Records provided Start Marker

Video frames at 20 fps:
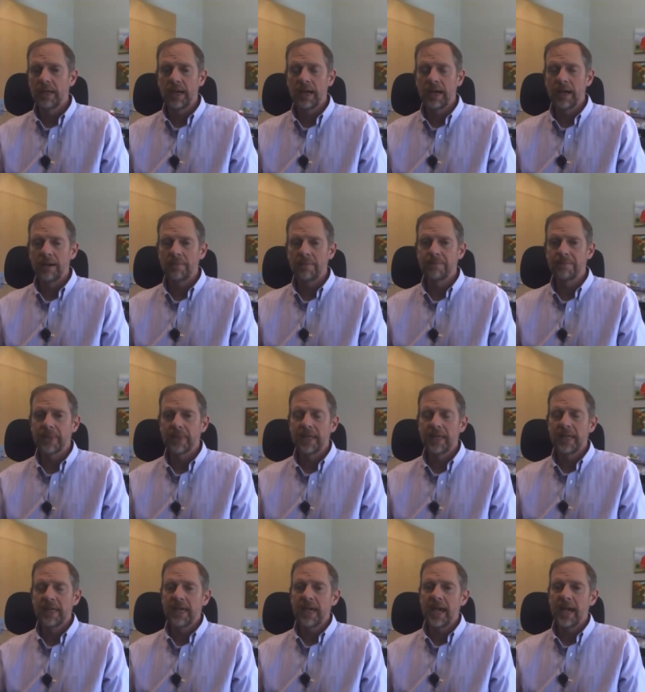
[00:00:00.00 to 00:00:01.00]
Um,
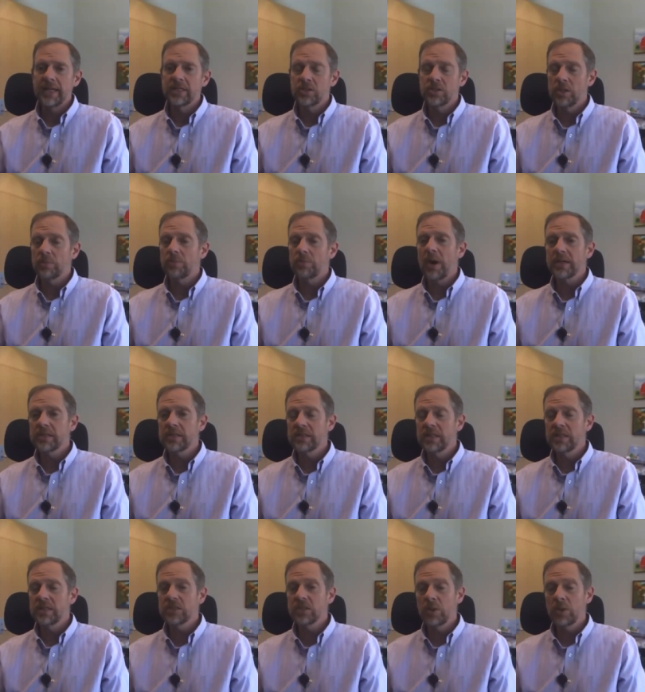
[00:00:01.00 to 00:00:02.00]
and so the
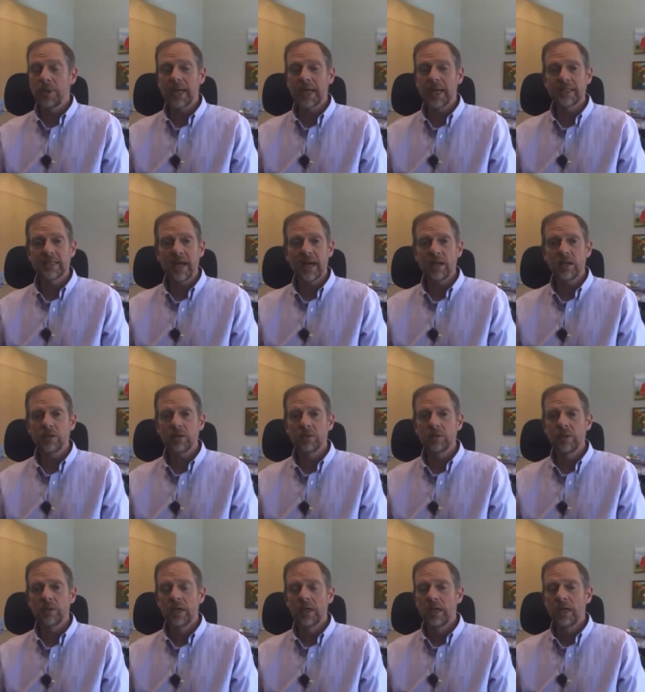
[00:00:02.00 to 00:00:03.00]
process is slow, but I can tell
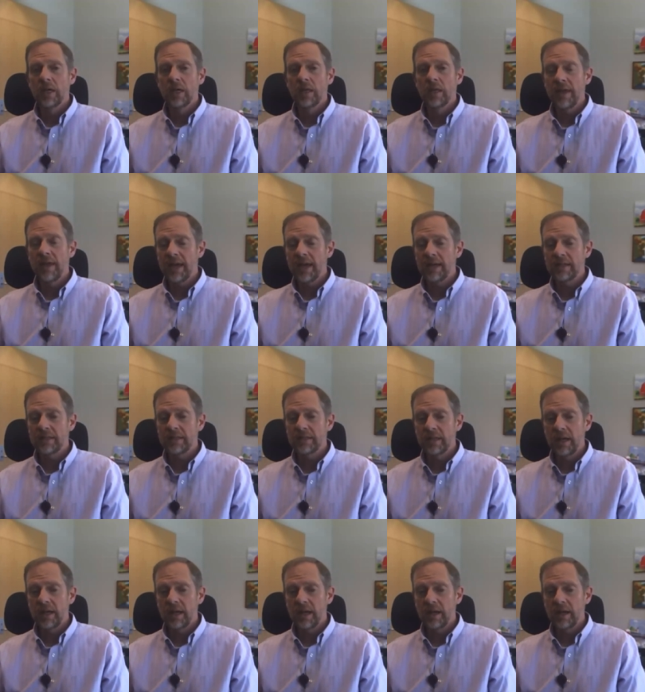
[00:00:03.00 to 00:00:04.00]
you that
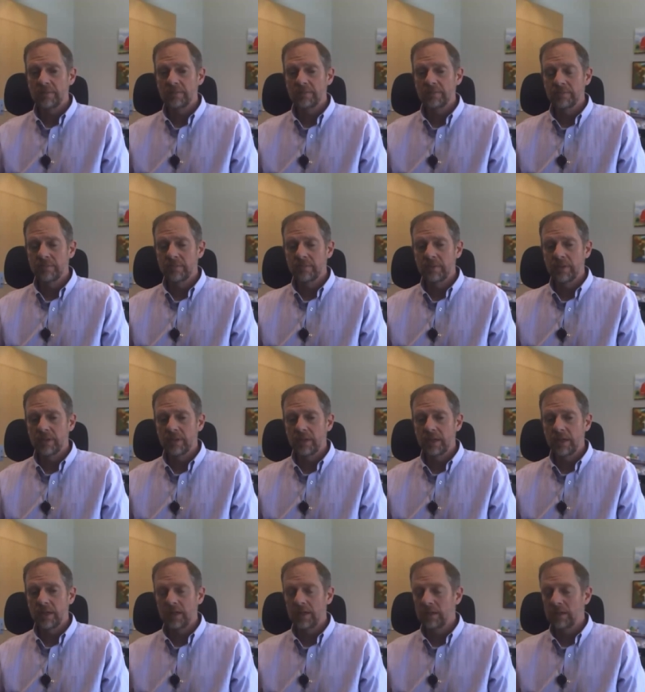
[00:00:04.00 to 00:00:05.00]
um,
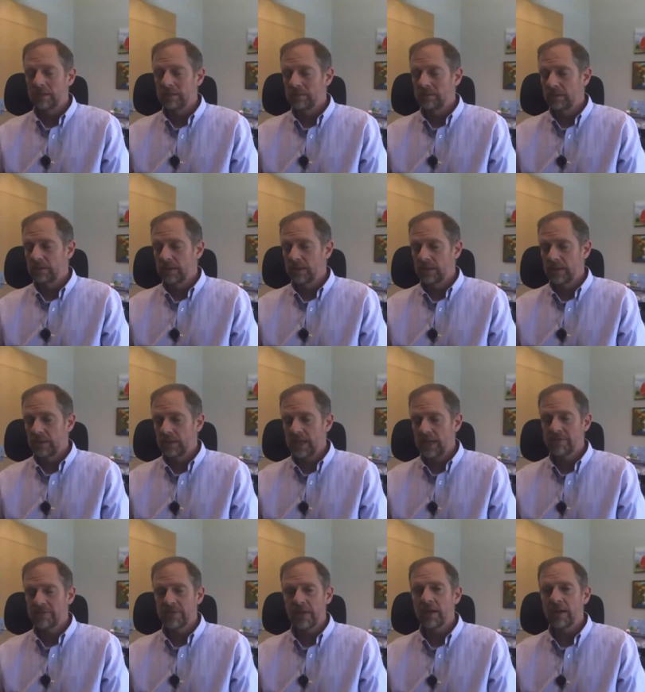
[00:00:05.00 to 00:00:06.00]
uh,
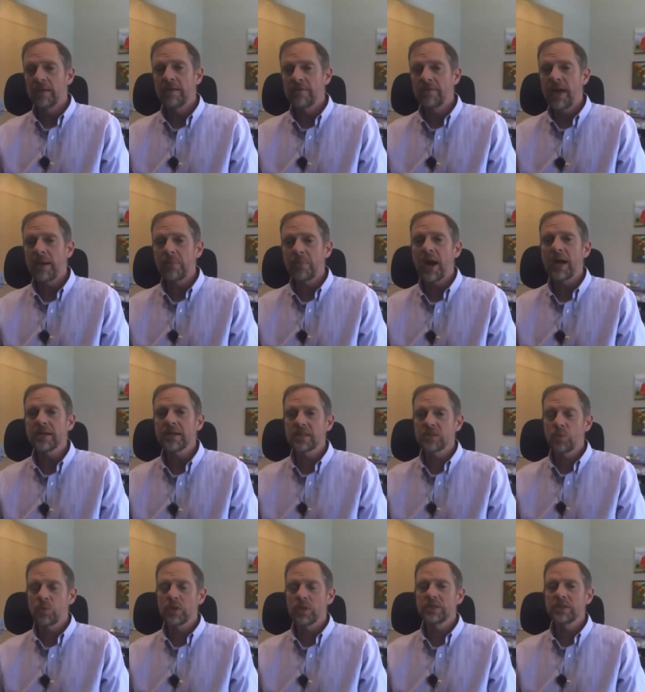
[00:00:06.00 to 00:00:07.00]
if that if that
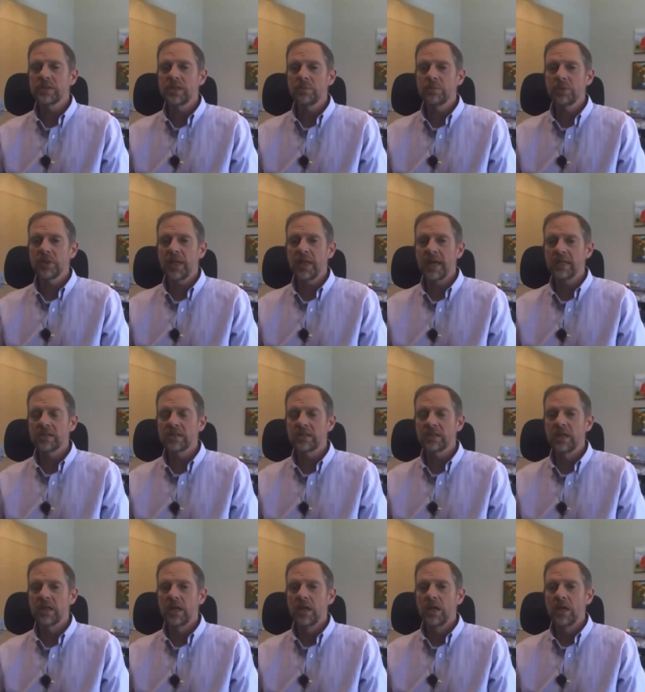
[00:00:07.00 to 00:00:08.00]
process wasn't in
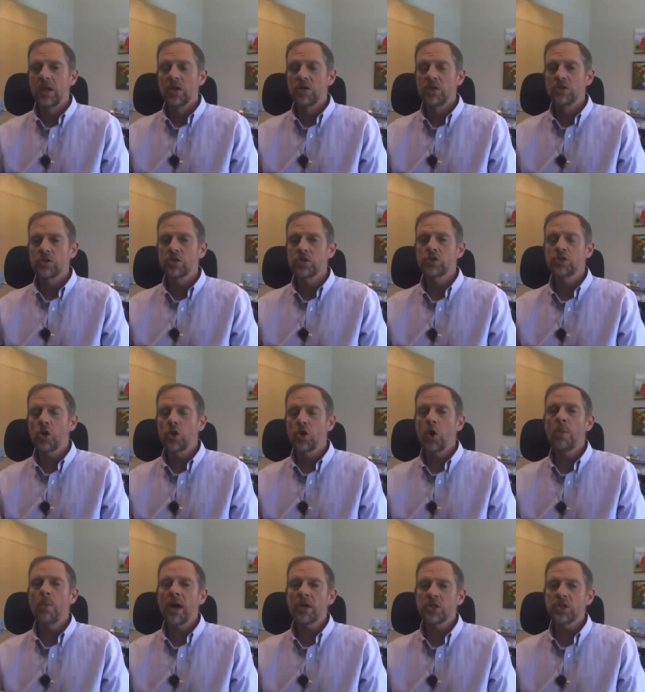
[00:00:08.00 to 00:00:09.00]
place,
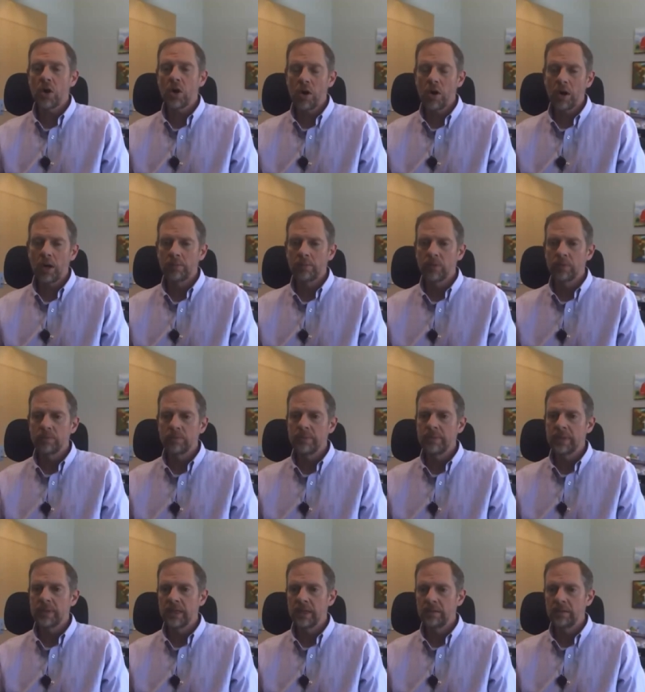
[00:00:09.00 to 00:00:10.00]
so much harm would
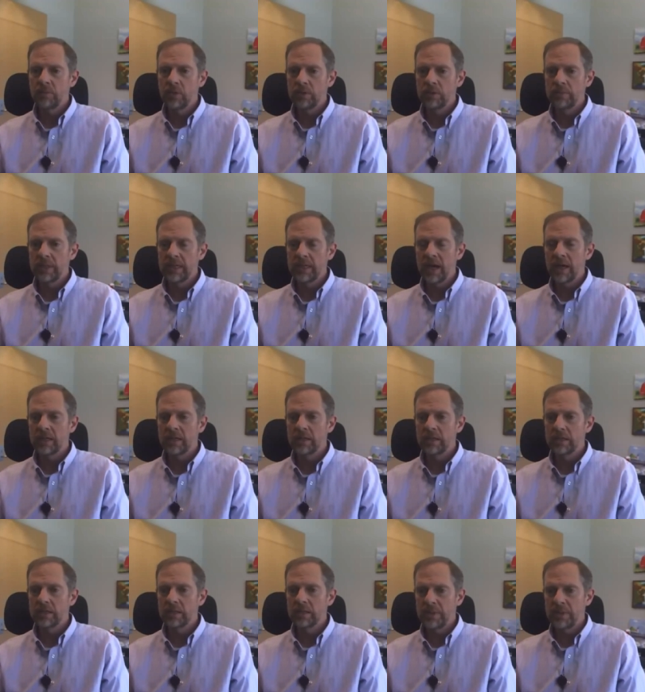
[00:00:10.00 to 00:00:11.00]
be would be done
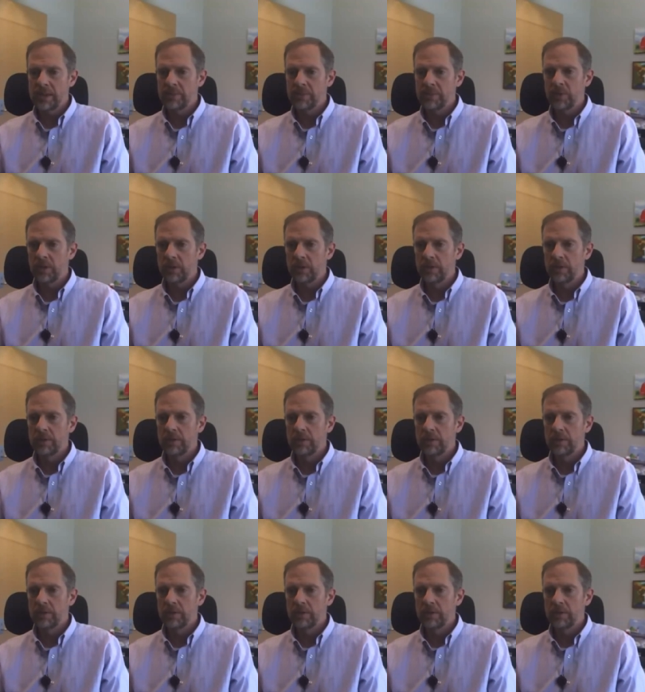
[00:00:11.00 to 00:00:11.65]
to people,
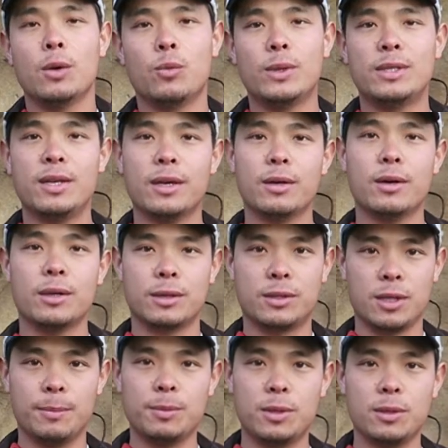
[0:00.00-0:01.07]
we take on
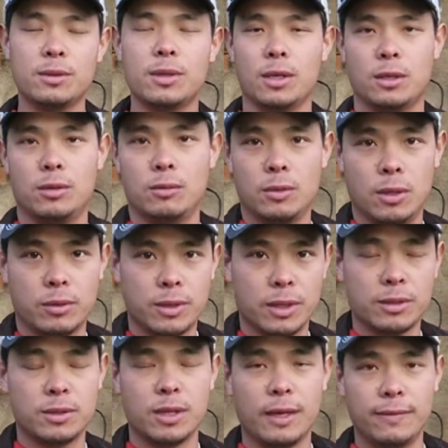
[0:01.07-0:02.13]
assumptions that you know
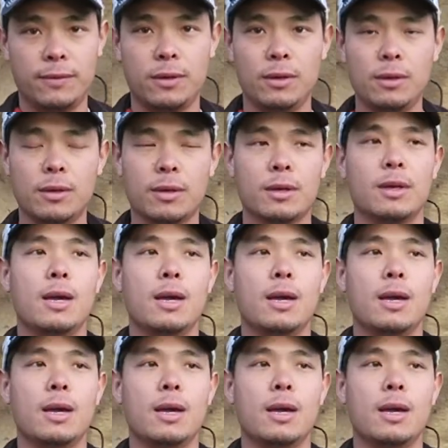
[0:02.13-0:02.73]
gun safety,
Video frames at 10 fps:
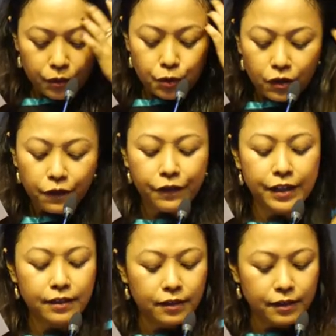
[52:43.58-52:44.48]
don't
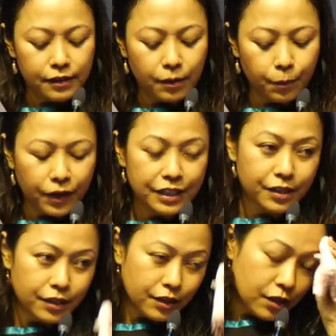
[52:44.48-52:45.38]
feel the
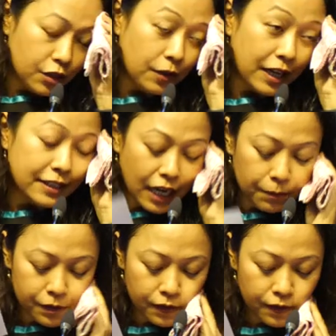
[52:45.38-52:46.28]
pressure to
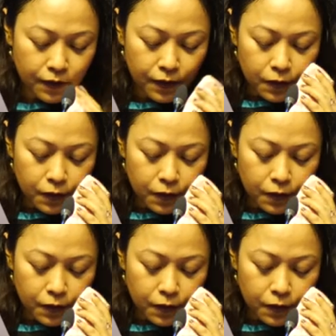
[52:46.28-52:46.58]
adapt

Records provided End Marker

» Goal of the exercise
Go through the records above. Copy each line in which the string "frames" appears.

» Answer to this exercise
Video frames at 20 fps:
Video frames at 10 fps:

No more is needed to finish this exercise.